SMARCB1/INI-1 deficient sinonasal carcinoma (SDSC) is a rare subset of sinonasal undifferentiated carcinoma with a poor prognosis. Here, we present two case reports of SDSC patients. We also review the literature on this tumor. This is the first published report of SDSC treatment with immunotherapy.

CASE SUMMARY

Here we present two patient cases of SDSC in which initial consultation and diagnosis were complicated but SDSC was ultimately diagnosed. One patient received a traditional treatment of surgery and adjuvant chemoradiotherapy, while the other patient received additional immunotherapy; the prognoses of these two patients differed. We review previous diagnostic literature reports and SDSC treatments and provide a unique perspective on this rare type of tumor.

CONCLUSION

SDSC is a rare, diagnostically challenging carcinoma with a consistently poor prognosis, early distant metastases, and frequent recurrence. Timely diagnosis and intervention are critical for treatment, for which the standard of care is surgery followed by adjuvant chemoradiotherapy, though immunotherapy may be an effective new treatment for SDSC.

Keywords: SMARCB1, INI-1, Sinonasal carcinoma, Gene deficient, Immunotherapy, Surgery, Case report

Core Tip: SMARCB1/INI-1 deficient sinonasal carcinoma (SDSC) is a rare carcinoma with a poor prognosis and no standard treatment guidelines.

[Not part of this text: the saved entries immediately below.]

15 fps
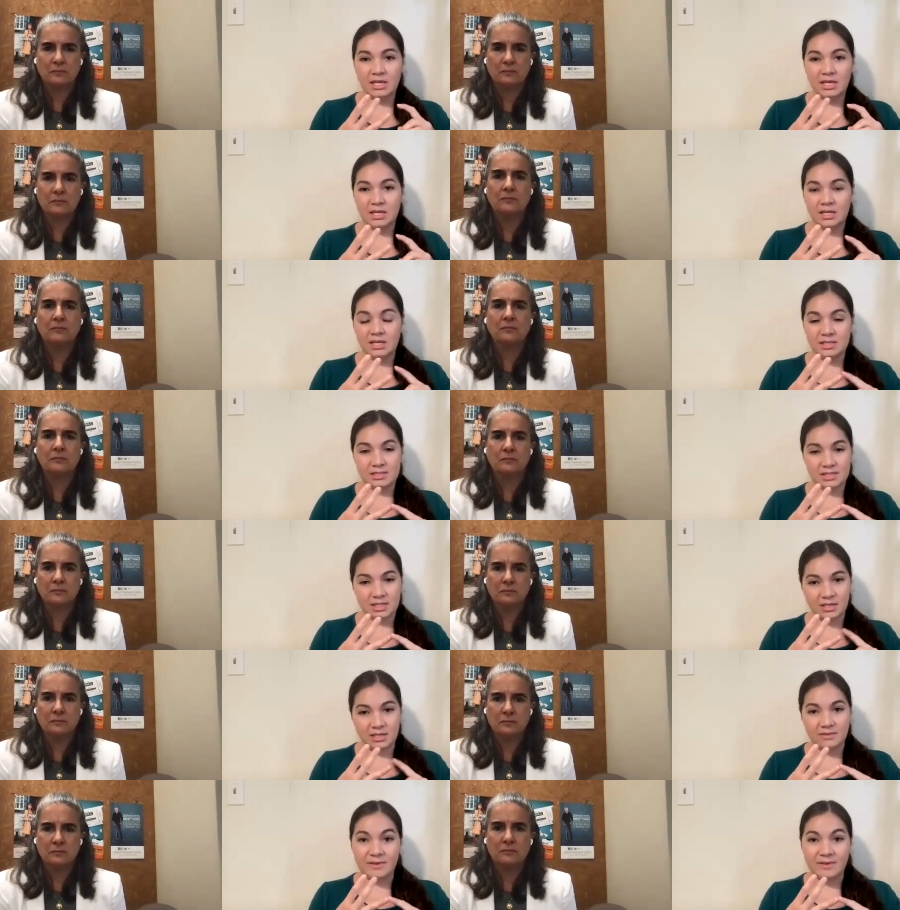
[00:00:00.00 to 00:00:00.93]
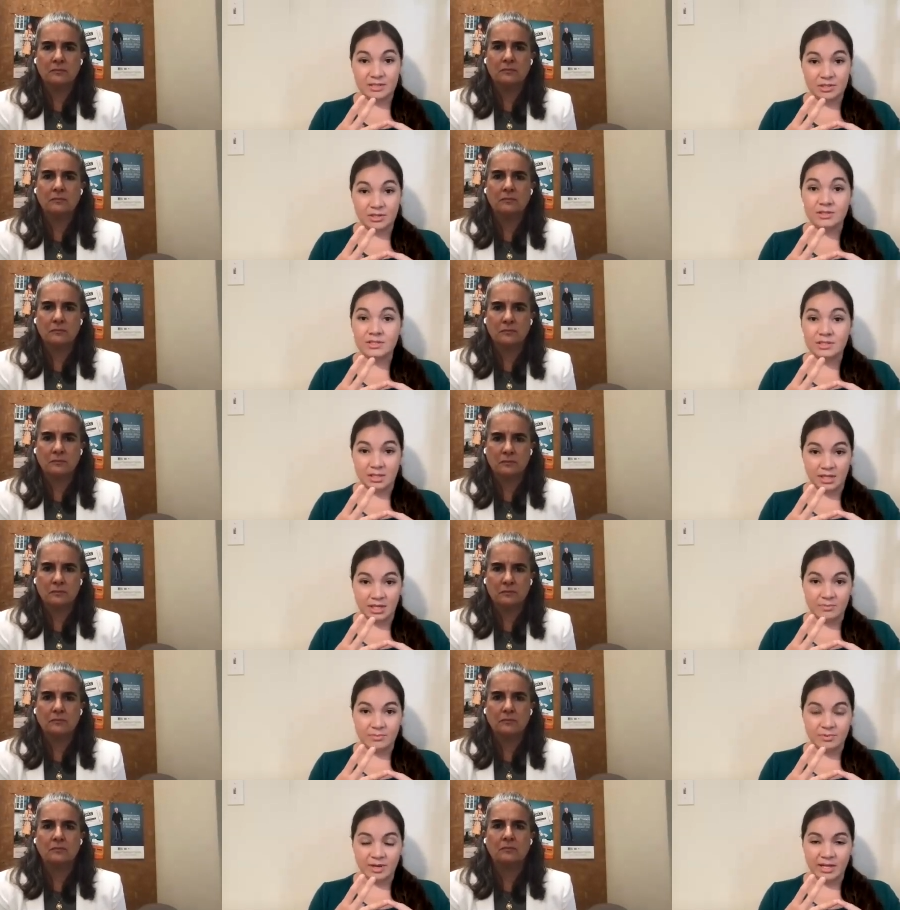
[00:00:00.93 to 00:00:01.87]
Speaker 1: then it's going to affect your
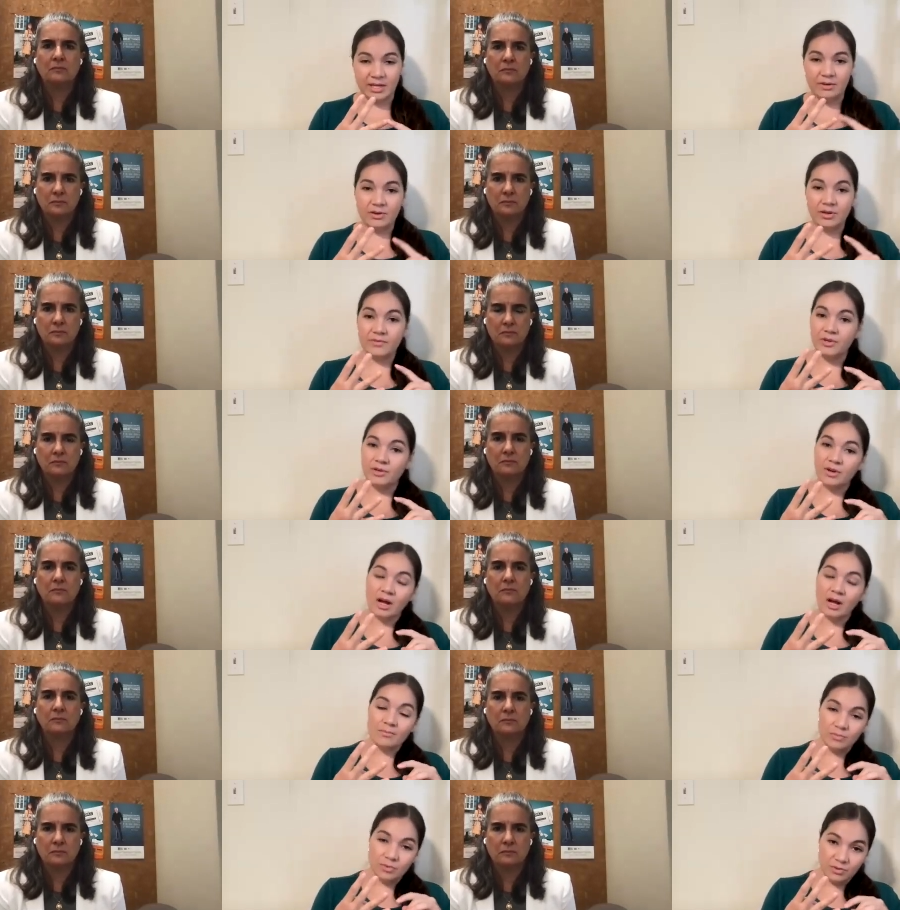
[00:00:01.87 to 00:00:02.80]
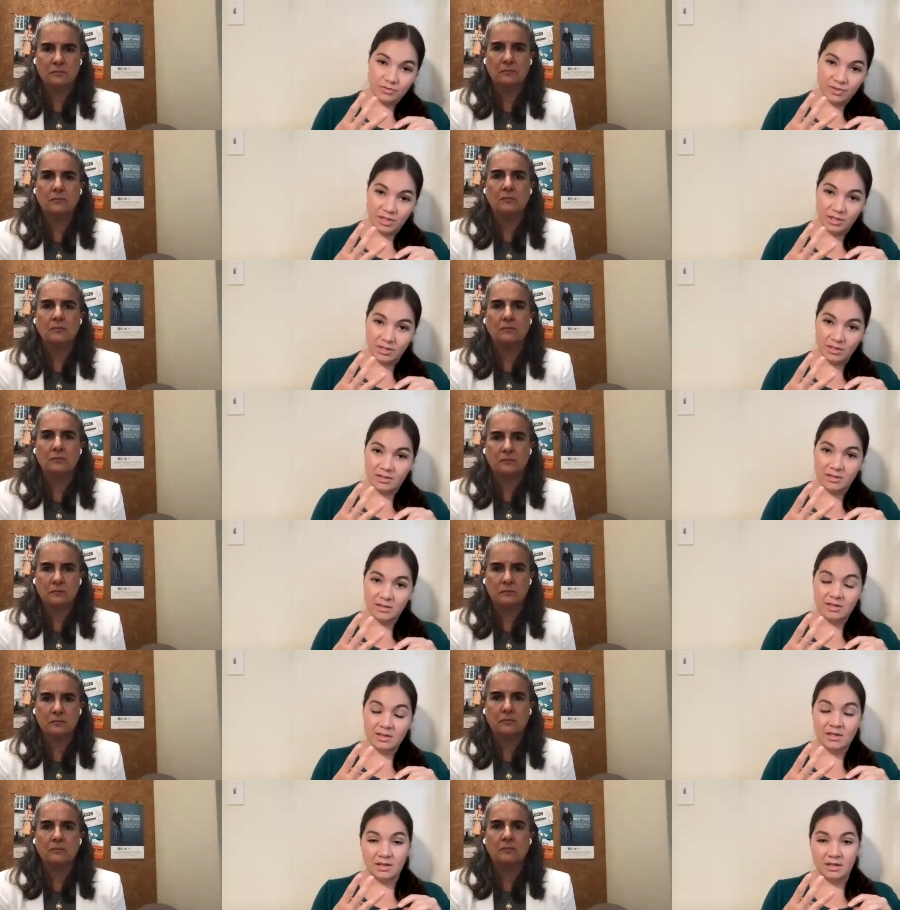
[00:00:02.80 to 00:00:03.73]
sleep right or if you're not moving
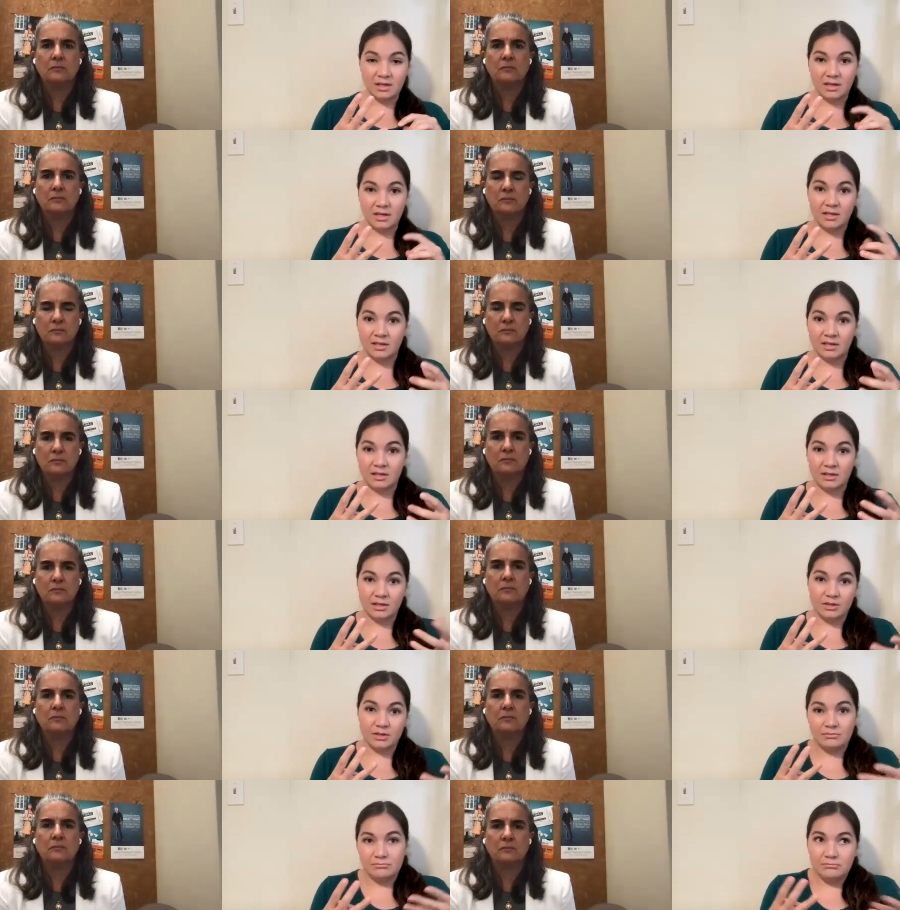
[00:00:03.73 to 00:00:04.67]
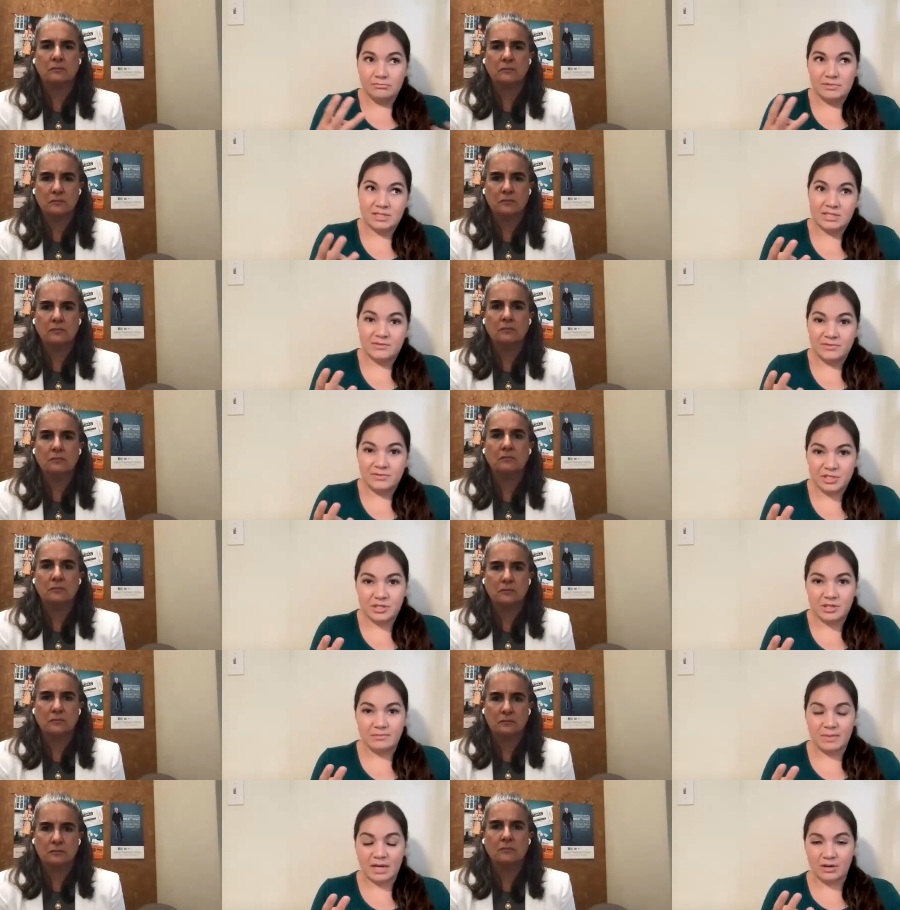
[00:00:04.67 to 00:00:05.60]
a, a
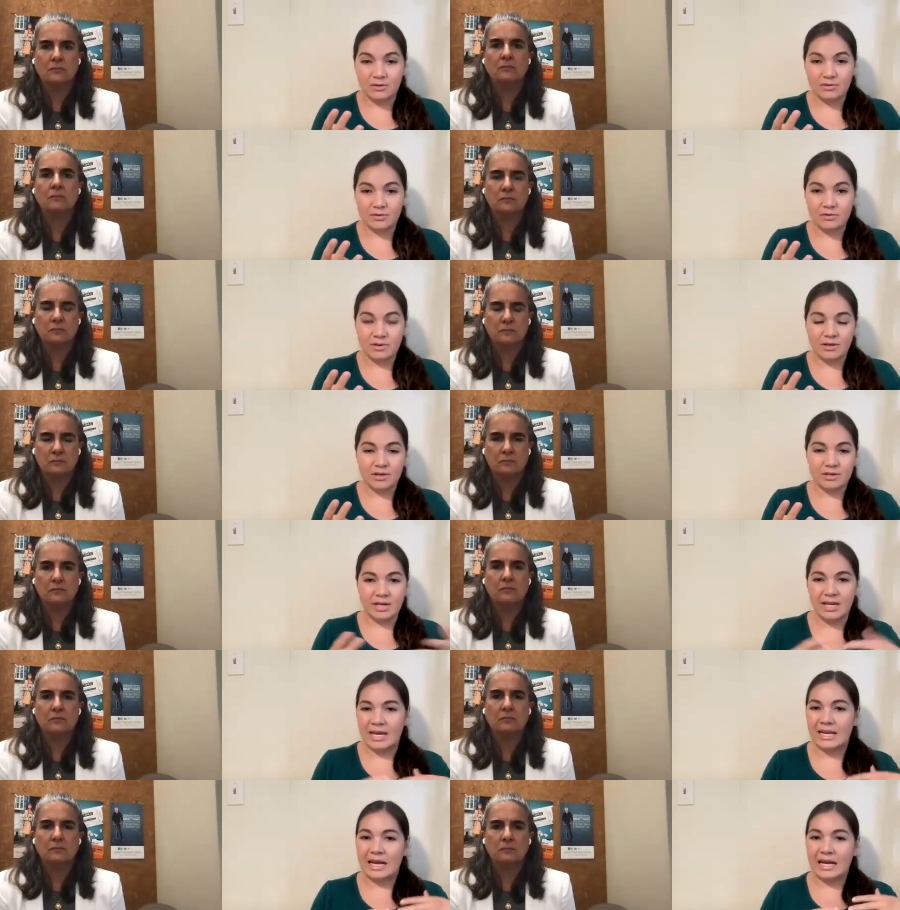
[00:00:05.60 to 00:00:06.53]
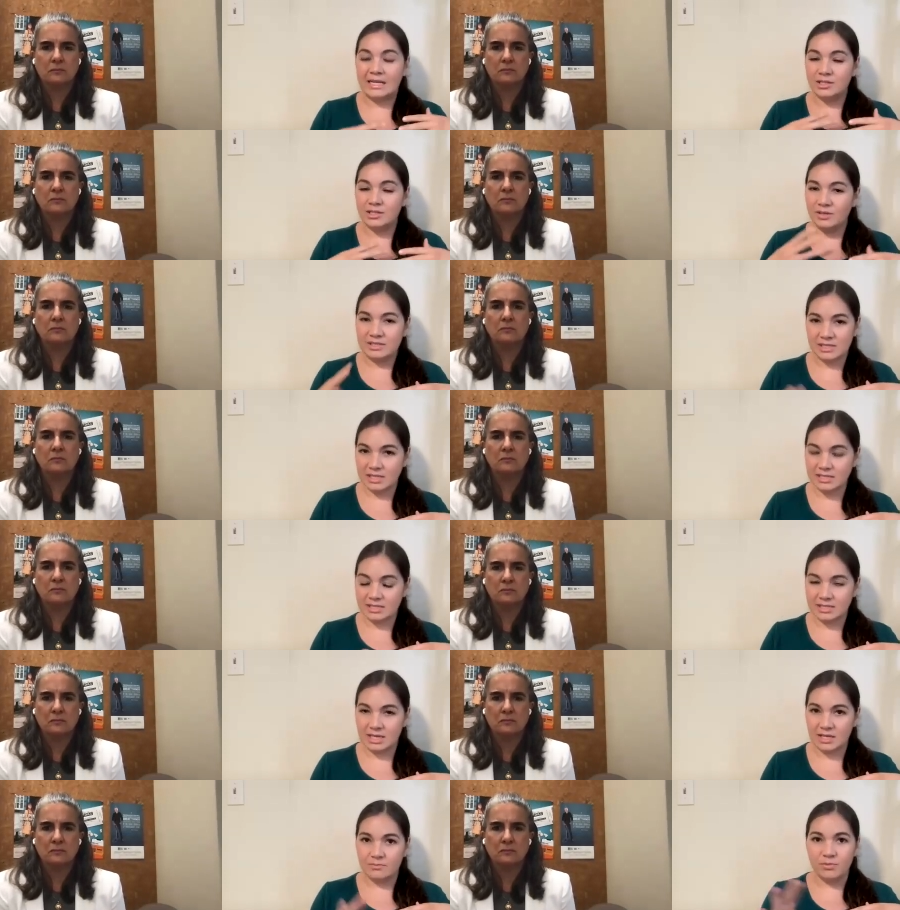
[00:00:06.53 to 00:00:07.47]
sufficient amount throughout your day. And mm-hmm. I notice
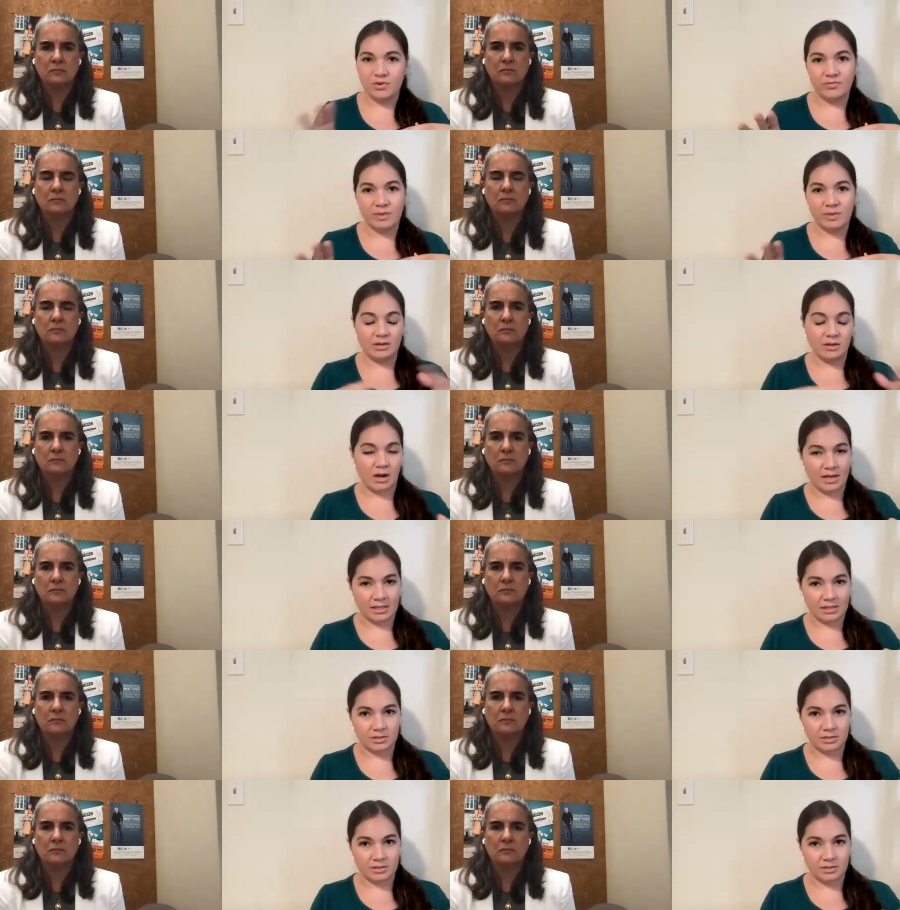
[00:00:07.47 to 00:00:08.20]
I said movement, not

Currently, the most effective treatment option is surgery followed by adjuvant chemoradiotherapy. Here, we present two SDSC patients with complicated consultation experiences. The patients differed in treatments and prognoses, and there was no indications of local recurrence or distant metastases in patient with immunotherapy. We also review the literature on SDSC treatment. This first report on immunotherapy in SDSC provides a unique perspective on treatments for this rare tumor.